Modern data analytics applications typically process massive amounts of data on clusters of tens, hundreds, or thousands of machines to support near-real-time decisions. The quantity of data and limitations of disk and memory bandwidth often make it infeasible to deliver answers at human-interactive speeds. However, it has been widely observed that many applications can tolerate some degree of inaccuracy. This is especially true for exploratory queries on data, where users are satisfied with "close-enough" answers if they can be provided quickly to the end user. A popular technique for speeding up queries at the cost of accuracy is to execute each query on a sample of data, rather than the whole dataset. In this thesis, we present BlinkDB, a massively parallel, approximate query engine for running interactive SQL queries on large volumes of data. BlinkDB allows users to trade-off query accuracy for response time, enabling interactive queries over massive data by running queries on data samples and presenting results annotated with meaningful error bars.

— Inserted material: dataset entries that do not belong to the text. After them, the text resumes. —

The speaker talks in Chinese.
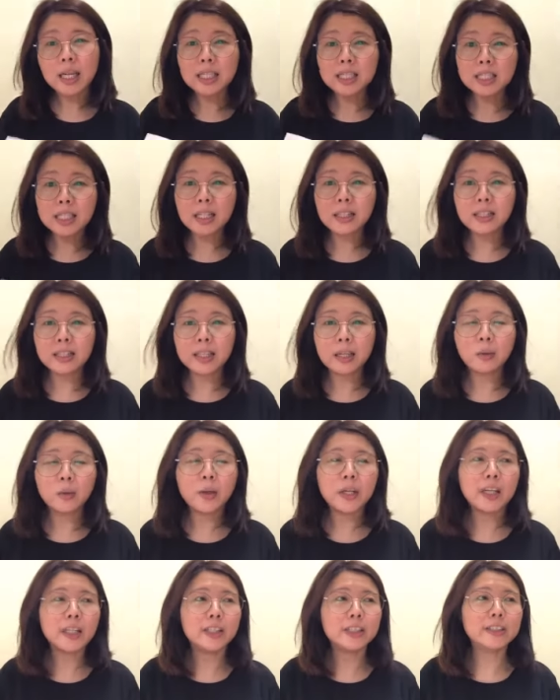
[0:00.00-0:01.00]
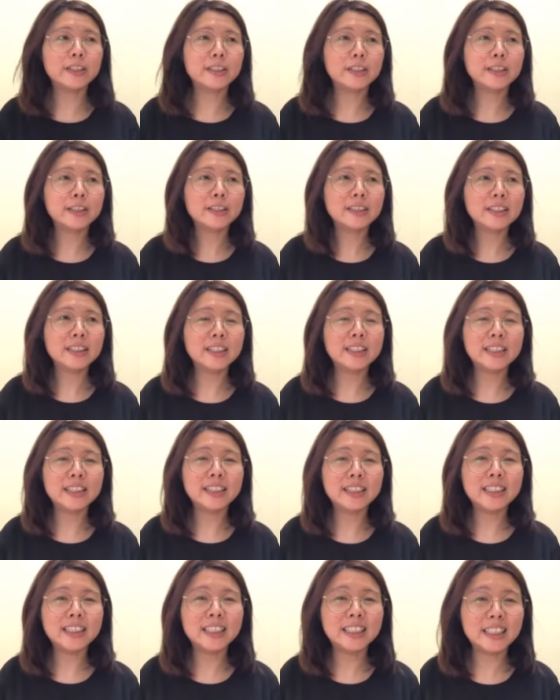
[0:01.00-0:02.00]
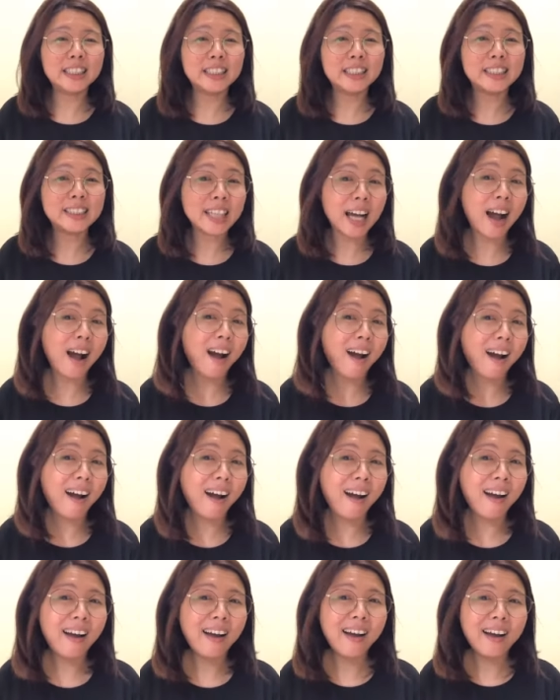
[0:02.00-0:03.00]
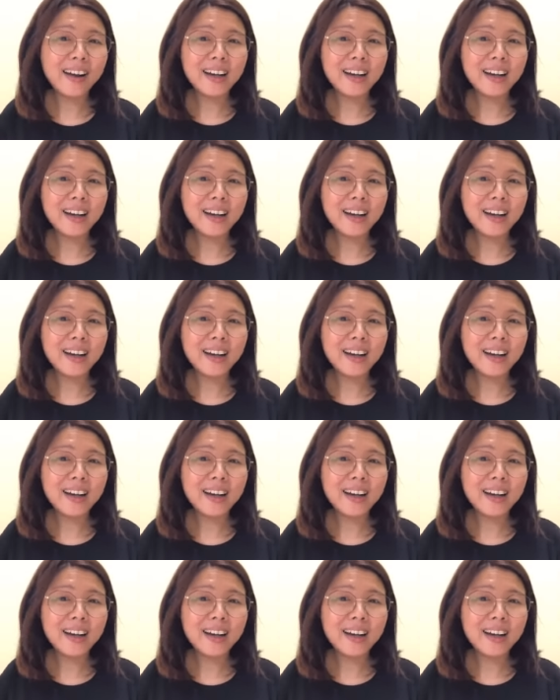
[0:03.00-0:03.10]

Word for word: 大家应该会很紧张，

To achieve this, BlinkDB uses three key ideas: (1) an adaptive optimization framework that builds and maintains a set of multi-dimensional stratified samples from original data over time, (2) a dynamic sample selection strategy that selects an appropriately sized sample based on a query's accuracy or response time requirements, and (3) an error estimation and diagnostics module that produces approximate answers and reliable error bars. We evaluate BlinkDB extensively against well-known database benchmarks and a number of real-world analytic workloads showing that it is possible to implement an end-to-end query approximation pipeline that produces approximate answers with reliable error bars at interactive speeds.